Hi @harshit-anyscale , I addressed comments and asked a question. Could you kindly take a look?

[axreldable]

/gemini review

[gemini-code-assist]

Code Review

This pull request is a great improvement for user experience. It changes the behavior of Ray Serve to fail explicitly with a RayServeConfigException when a user attempts to modify global configurations like proxy_location or http_options at runtime, instead of silently ignoring the changes. This prevents confusion and makes the system's behavior more predictable. The changes are well-implemented across the API, dashboard, and CLI, and are accompanied by corresponding documentation and test updates. My review includes a suggestion to further improve the readability of the new exception's error message and a minor cleanup in one of the new tests.

[gemini-code-assist]

The current error message for RayServeConfigException includes the repr() of ProxyLocation enum, which is a bit verbose (e.g., <ProxyLocation.EveryNode: 'EveryNode'>). We can format the dictionary of differences to use the enum's string value for a cleaner and more readable error message. This will also require updating the corresponding test assertion in python/ray/serve/tests/test_cli.py.

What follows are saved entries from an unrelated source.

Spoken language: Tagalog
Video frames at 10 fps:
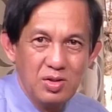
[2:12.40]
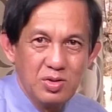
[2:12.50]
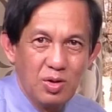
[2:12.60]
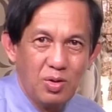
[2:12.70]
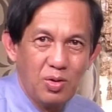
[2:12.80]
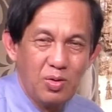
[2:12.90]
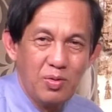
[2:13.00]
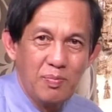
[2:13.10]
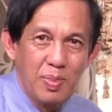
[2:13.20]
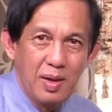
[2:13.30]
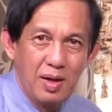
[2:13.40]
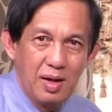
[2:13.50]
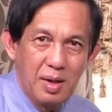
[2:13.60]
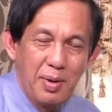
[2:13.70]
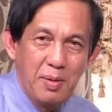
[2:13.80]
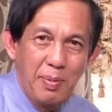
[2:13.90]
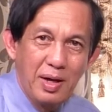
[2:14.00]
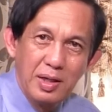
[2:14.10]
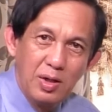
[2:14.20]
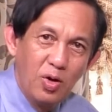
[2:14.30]
So, uh, kabay
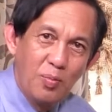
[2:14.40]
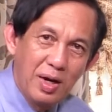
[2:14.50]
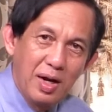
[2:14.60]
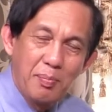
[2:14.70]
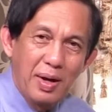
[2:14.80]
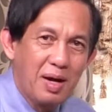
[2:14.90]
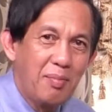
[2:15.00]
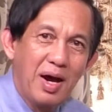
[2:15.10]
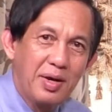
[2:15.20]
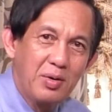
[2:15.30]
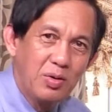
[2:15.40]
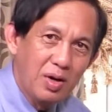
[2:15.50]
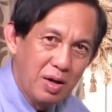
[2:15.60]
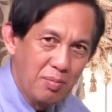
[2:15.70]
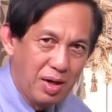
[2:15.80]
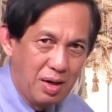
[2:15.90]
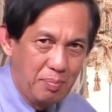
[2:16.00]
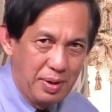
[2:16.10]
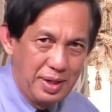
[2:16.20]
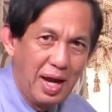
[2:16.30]
pa ang Ginoo magapakamayo kag
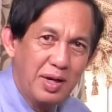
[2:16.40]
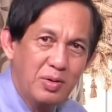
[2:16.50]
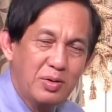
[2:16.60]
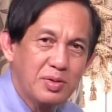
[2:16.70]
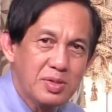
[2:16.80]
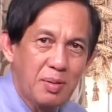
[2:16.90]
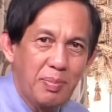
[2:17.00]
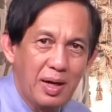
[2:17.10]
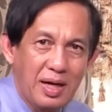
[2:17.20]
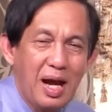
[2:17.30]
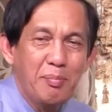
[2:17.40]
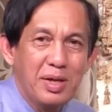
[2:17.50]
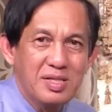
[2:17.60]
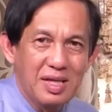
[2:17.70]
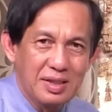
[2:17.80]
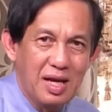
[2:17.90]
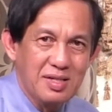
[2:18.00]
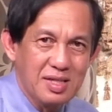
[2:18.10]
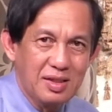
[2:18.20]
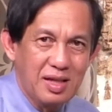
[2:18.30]
magapadayon sa paggamit sa
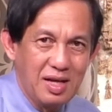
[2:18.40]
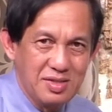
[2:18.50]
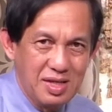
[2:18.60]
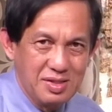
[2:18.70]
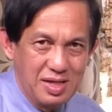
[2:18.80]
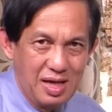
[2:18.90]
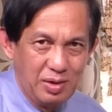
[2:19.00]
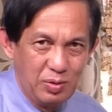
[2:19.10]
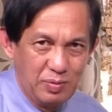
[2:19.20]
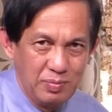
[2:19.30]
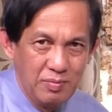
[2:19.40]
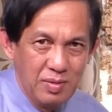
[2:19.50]
tagsa-tagsa sa aton.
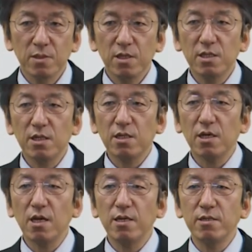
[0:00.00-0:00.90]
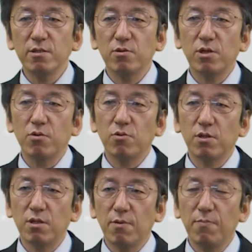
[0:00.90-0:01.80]
で、1型アレルギーの記号っ
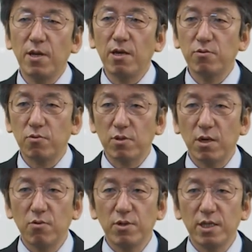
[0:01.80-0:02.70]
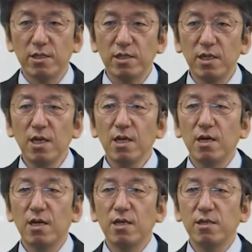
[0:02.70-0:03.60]
ていうのはやっぱりあることが多いですし、
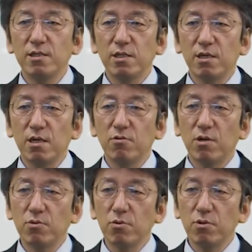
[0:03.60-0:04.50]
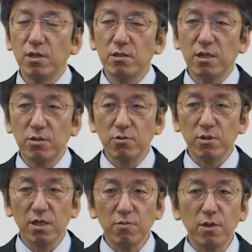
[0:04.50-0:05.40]
アレルギー疾患の家族家族
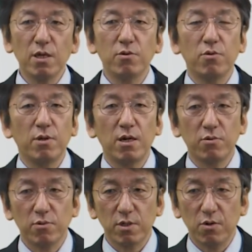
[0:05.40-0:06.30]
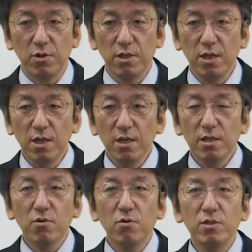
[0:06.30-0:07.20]
歴もやはりこれはあることが多い。
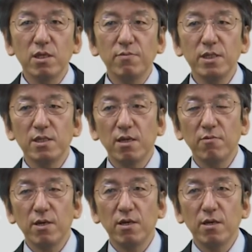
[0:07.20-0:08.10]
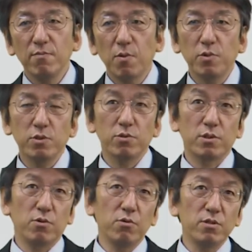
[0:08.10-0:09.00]
で、こうした民剤は、まあ、もちろん
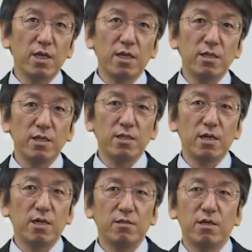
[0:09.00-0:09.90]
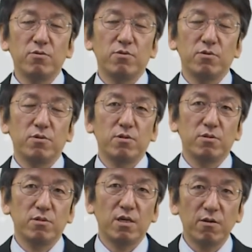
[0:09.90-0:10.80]
すごく激烈な、あ
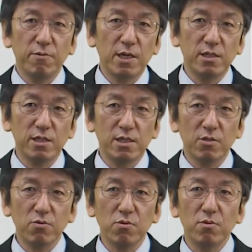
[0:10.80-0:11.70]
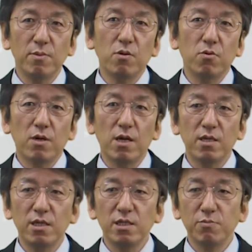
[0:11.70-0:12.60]
の、アナフィラキシーだと、まあ、効果
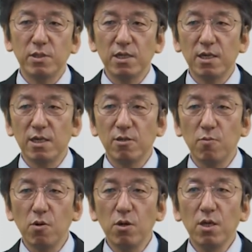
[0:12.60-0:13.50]
はっきりしませんけれども、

            from enum import Enum

            # Format the diff for a cleaner error message.
            # Enums are converted to their string values.
            formatted_diff = {}
            for field, diff in diff_http_options.items():
                prev = diff["previous"]
                new = diff["new"]
                formatted_diff[field] = {
                    "previous": prev.value if isinstance(prev, Enum) else prev,
                    "new": new.value if isinstance(new, Enum) else new,
                }

            raise RayServeConfigException(
                "Attempt to update `http_options` or `proxy_location` has been detected! "
                f"Attempted updates: {formatted_diff}. "
                "HTTP config is global to your Ray cluster, and you can't update it during runtime. "
                "Please restart Ray Serve to apply the change."
            )

[gemini-code-assist]

This assertion checks for the specific format of the error message. To accompany the suggested improvement to the error message format in _private/api.py, this test assertion should be updated to match the new, more readable format that uses string values for enums.

Suggested change

	assert (
	"Attempted updates: {"
	"'host': {'previous': '0.0.0.0', 'new': '0.0.0.1'}, "
	"'port': {'previous': 8000, 'new': 8001}, "
	"'location': {'previous': <ProxyLocation.EveryNode: 'EveryNode'>, 'new': <ProxyLocation.HeadOnly: 'HeadOnly'>}}"
	) in error
	assert (
	"Attempted updates: {"
	"'host': {'previous': '0.0.0.0', 'new': '0.0.0.1'}, "
	"'port': {'previous': 8000, 'new': 8001}, "
	"'location': {'previous': 'EveryNode', 'new': 'HeadOnly'}}"
	) in error

[jjyao]

CORE stamp.

[axreldable]

CORE stamp.

Hi @jjyao ! Thank the approval. This PR is still WIP. Could you please clarify what CORE stamp. means?

[jjyao]

Thank the approval. This PR is still WIP. Could you please clarify what CORE stamp. means?

Means core side change looks good and approved.